GovernWith Blog

Cyber Attacks - Paying Criminals

Written by GovernWith | Oct 10, 2023 11:25:04 PM

Navigating Ransomware Payments: Guiding Boards in Cyber Crisis

Understanding the Urgency:

In the dynamic realm of cybersecurity, organisations confront intricate challenges that demand quick decisions. Ransomware attacks, a looming threat, thrust boards into complex choices amidst cyber extortion. This article delves into the intricacies of ransomware payments, guiding boards through the maze of considerations when facing this critical juncture.

Cyber Attacks Paying Criminals Snippet

 

Weighing the Decision to Pay:

As cyber threats evolve, organisations often find themselves at crossroads triggered by a ransomware assault. Governance expert Wes Ward underscores the seriousness of these situations, characterising them as organised crime with specialised cyber segments. Boards must grasp the urgency, realising that business continuity, reputation, and stakeholder trust hang in the balance.

Navigating Sanctions and Cyber Insurance:

Initiating payment isn't a straightforward money transfer. David Rudduck, an incident response authority, emphasises the significance of avoiding inadvertent payments to sanctioned entities. This is where the intervention of ransomware negotiation experts becomes pivotal. While cyber insurance may defray the cost, organisations often need to fund the ransom upfront. The process typically involves transferring funds to negotiation experts who then convert them into the preferred currency of cybercriminals, Bitcoin.

The Intricacies of Payment:

Once the payment journey starts, a complex waiting game unfolds. Transferring funds via Bitcoin involves a time-consuming procedure due to blockchain intricacies. Threat actors wait for the blockchain to update before confirming the transfer. This strategic move prevents retraction after confirmation. Subsequently, the decryption phase commences.
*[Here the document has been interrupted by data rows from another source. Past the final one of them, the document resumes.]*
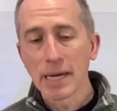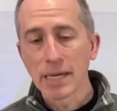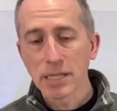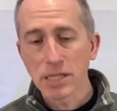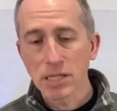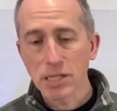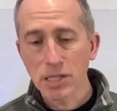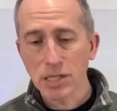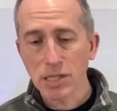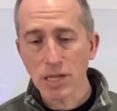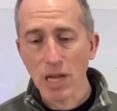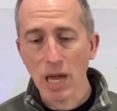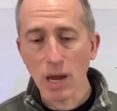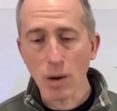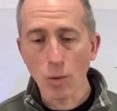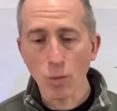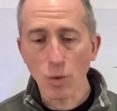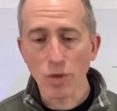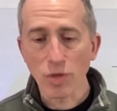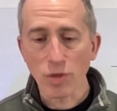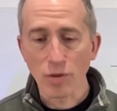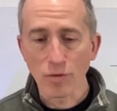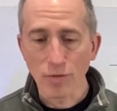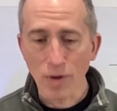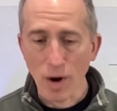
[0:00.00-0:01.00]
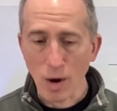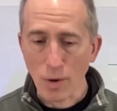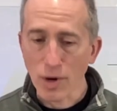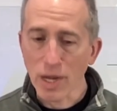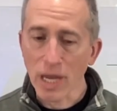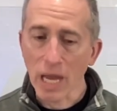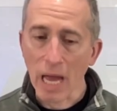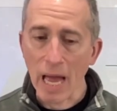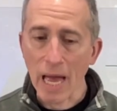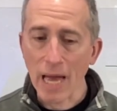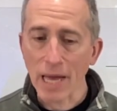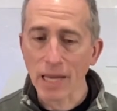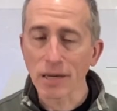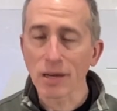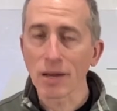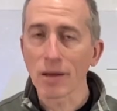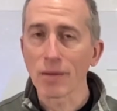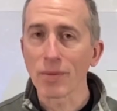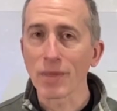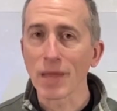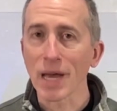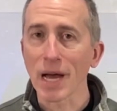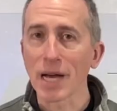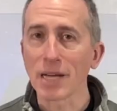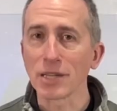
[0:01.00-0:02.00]
Same with the very
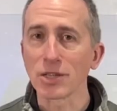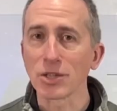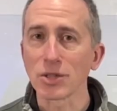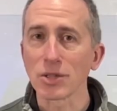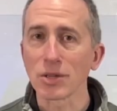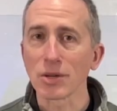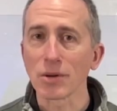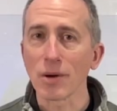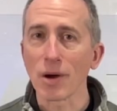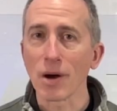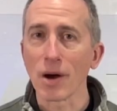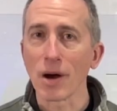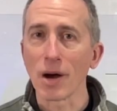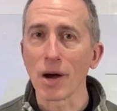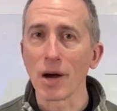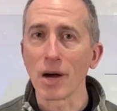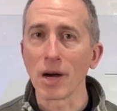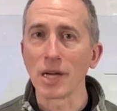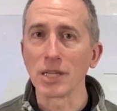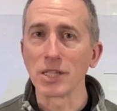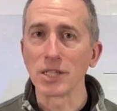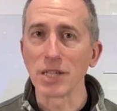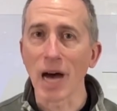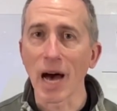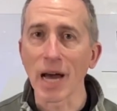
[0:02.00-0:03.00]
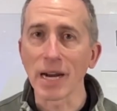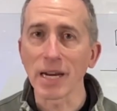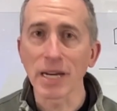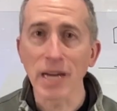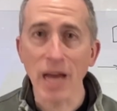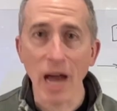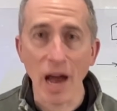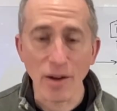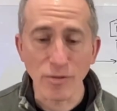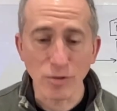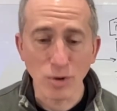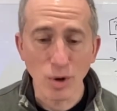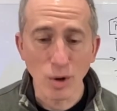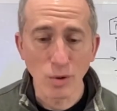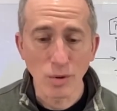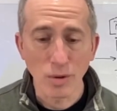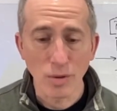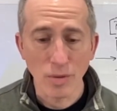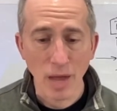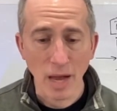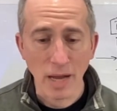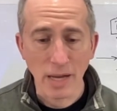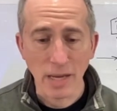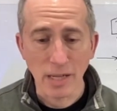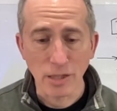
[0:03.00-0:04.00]
end. That's a dotted half
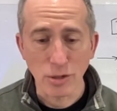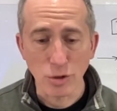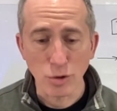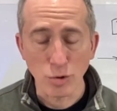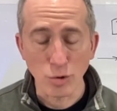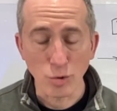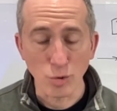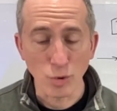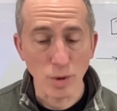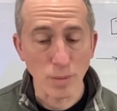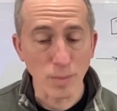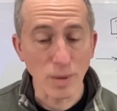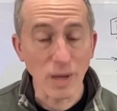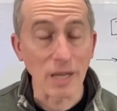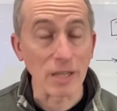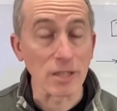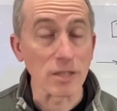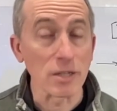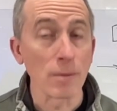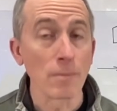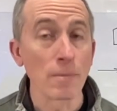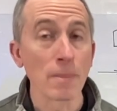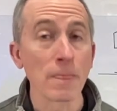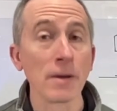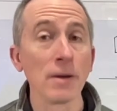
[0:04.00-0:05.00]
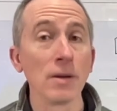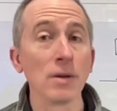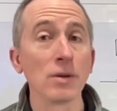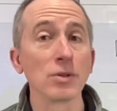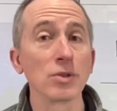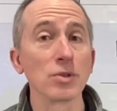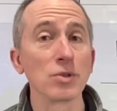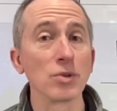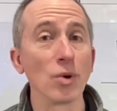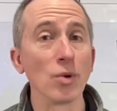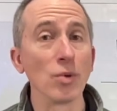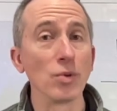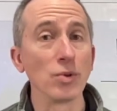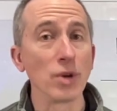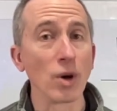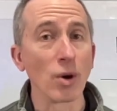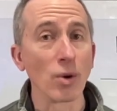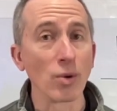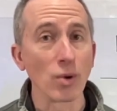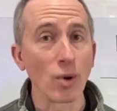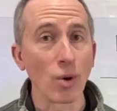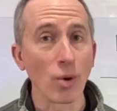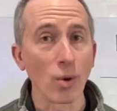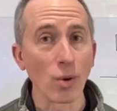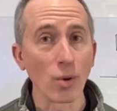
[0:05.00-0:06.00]
note that gets 3 beats. So
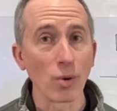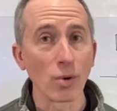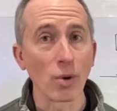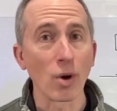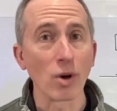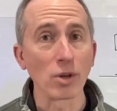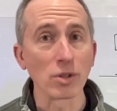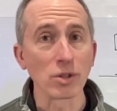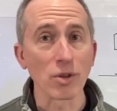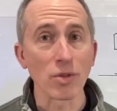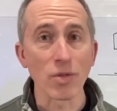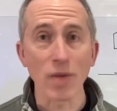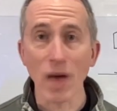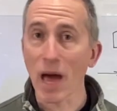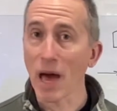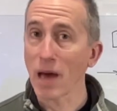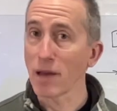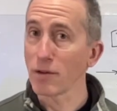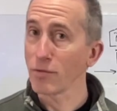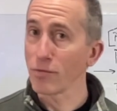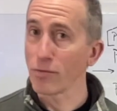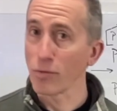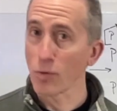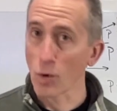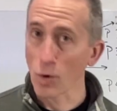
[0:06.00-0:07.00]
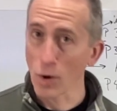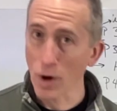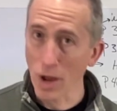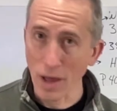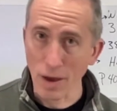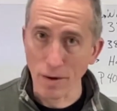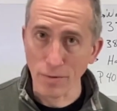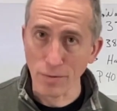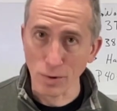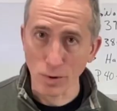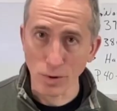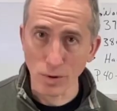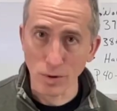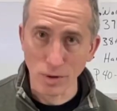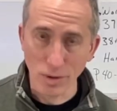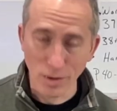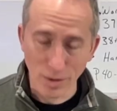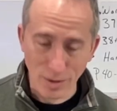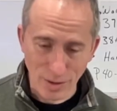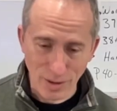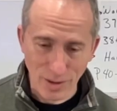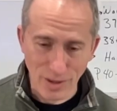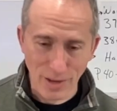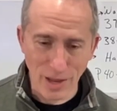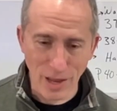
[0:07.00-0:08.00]
don't hold on to that forever
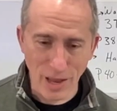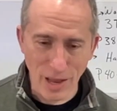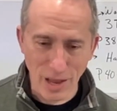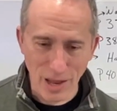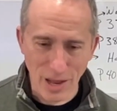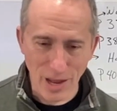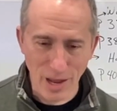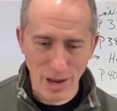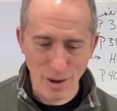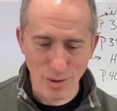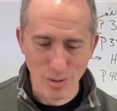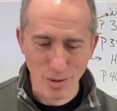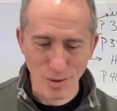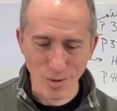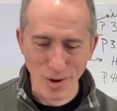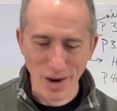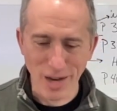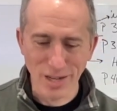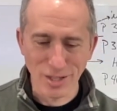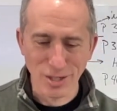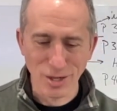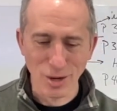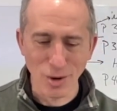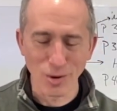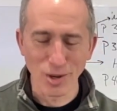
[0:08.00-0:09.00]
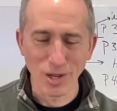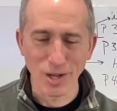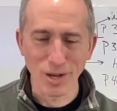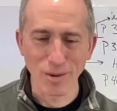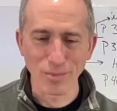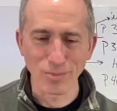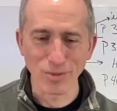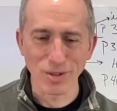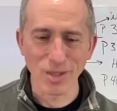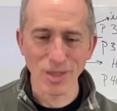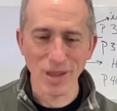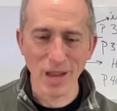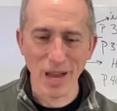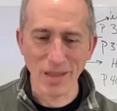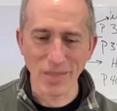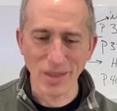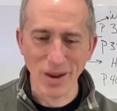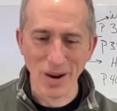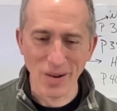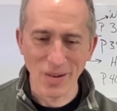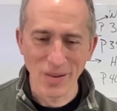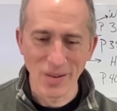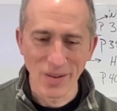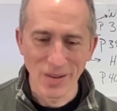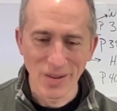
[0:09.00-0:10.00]
either, right? So we come to the end
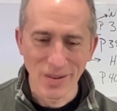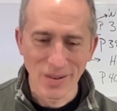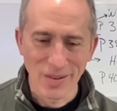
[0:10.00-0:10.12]
there.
Decryptor Delays and System Recovery:

Obtaining the decryptor doesn't guarantee a seamless return to normalcy. Delays in decryptor reception, incorrect or sluggish decryptor functionality, and system corruption can complicate the restoration process. Boards must be prepared for potential hiccups in systems' restoration. Repairs, reloads, and potential data loss due to encryption-related corruption might be necessary.
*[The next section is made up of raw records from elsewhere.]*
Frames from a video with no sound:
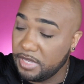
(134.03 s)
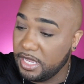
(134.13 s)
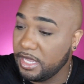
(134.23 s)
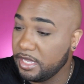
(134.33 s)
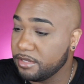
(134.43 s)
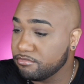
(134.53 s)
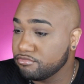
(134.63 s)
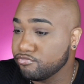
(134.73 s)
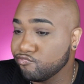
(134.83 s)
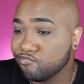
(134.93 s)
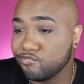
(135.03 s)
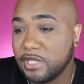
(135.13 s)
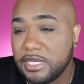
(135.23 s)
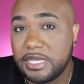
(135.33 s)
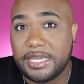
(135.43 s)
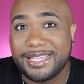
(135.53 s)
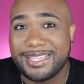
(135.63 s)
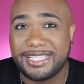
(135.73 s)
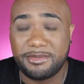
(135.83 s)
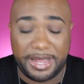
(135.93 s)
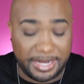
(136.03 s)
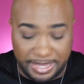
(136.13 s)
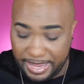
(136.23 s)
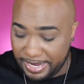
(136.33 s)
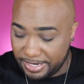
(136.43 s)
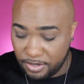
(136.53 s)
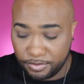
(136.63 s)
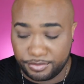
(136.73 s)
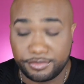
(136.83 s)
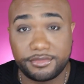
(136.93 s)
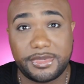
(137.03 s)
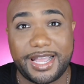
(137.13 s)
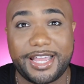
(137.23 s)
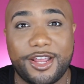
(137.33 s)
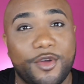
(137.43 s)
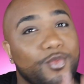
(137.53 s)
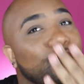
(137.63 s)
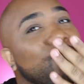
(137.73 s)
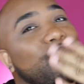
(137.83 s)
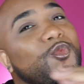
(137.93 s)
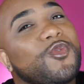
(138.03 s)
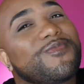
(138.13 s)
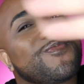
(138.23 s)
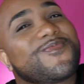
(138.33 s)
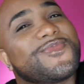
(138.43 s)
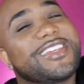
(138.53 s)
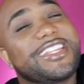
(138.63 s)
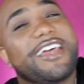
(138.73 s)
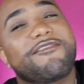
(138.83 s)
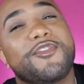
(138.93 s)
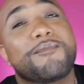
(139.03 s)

And that's about it. I gotta go. Love you.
Broader Implications and Board Vigilance:

Choosing to pay a ransom isn't an isolated event; it has far-reaching ramifications. The intricate process, uncertainties, and potential setbacks underscore the need for proactive board engagement in cybersecurity matters. These incidents spotlight the significance of robust incident response strategies, risk assessment, and proactive measures.

Conclusion:

The evolving cyber threat landscape demands an encompassing grasp of ransomware attacks and the intricate decisions they trigger. Boards must internalise the urgency, legal nuances, and technical intricacies tied to ransom payments. By recognising the complexities involved and the possible aftermath, boards can better equip themselves for worst-case scenarios, diligently striving to prevent and mitigate the aftermath of ransomware attacks on their organisations.